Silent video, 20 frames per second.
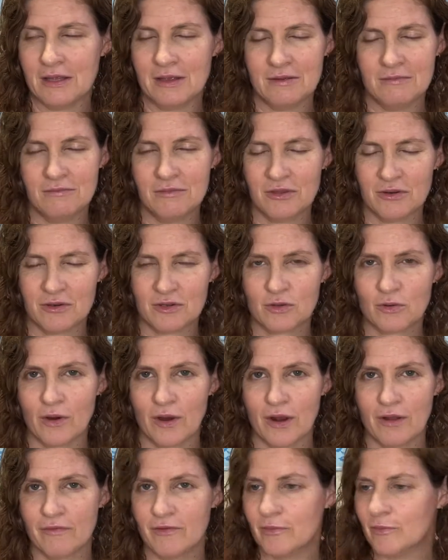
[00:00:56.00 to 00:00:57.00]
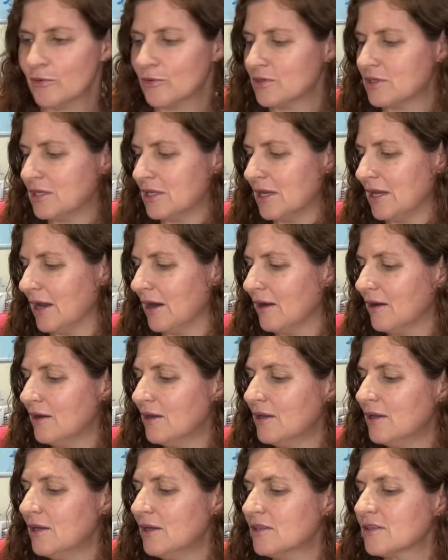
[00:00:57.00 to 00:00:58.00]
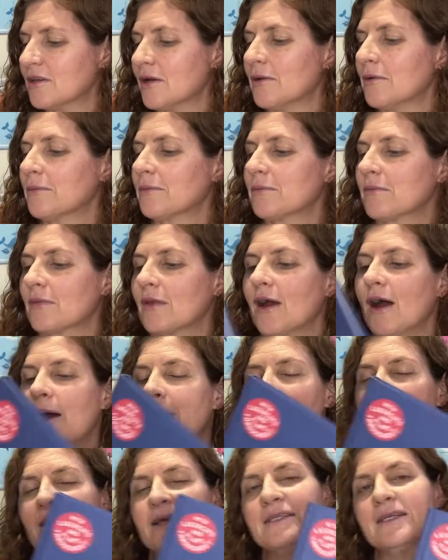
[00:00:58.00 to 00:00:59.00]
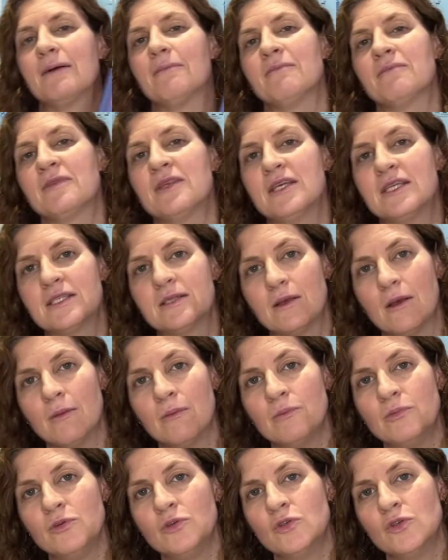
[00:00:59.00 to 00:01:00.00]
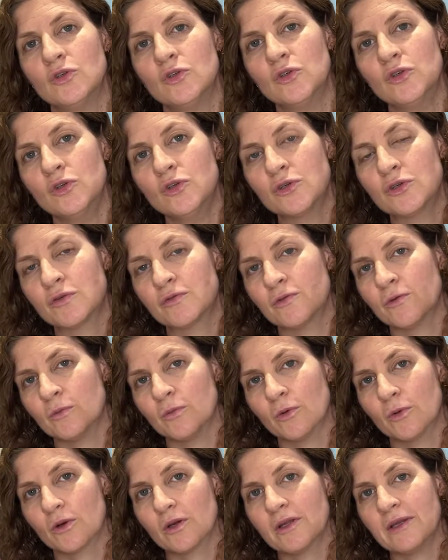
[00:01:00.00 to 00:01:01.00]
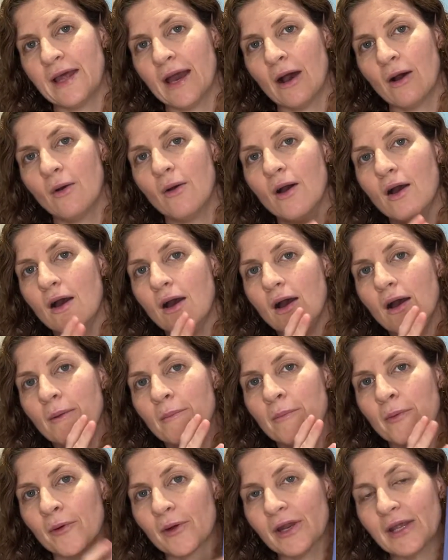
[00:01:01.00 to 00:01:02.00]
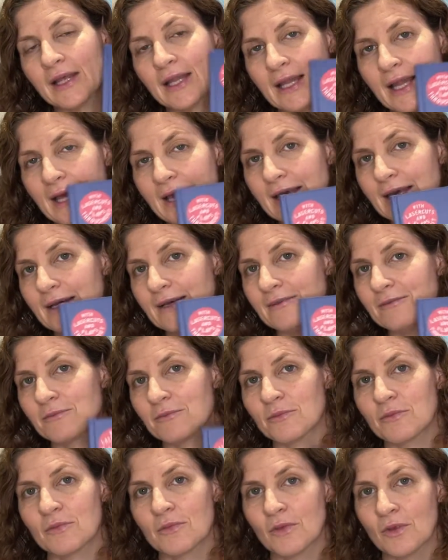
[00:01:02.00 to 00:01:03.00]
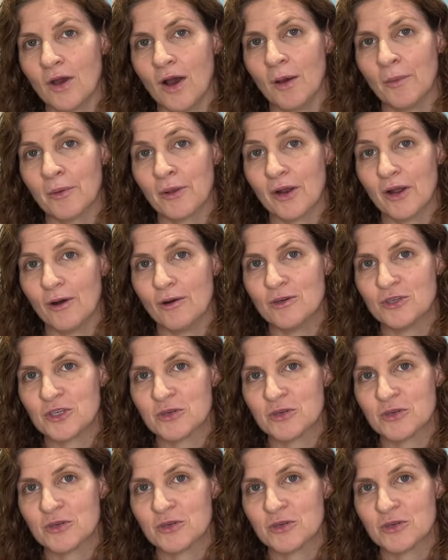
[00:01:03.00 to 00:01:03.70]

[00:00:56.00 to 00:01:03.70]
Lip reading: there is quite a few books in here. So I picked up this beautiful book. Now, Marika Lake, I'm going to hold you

---

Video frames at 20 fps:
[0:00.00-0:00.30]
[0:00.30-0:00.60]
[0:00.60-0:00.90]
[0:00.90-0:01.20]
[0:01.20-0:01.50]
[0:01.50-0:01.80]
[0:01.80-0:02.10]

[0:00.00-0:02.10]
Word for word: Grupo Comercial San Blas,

> Requirement
Your answer should consist of the lines of the listing that contain "frames", copied as they stand.

> Answer to this exercise
Silent video, 20 frames per second.
Video frames at 20 fps:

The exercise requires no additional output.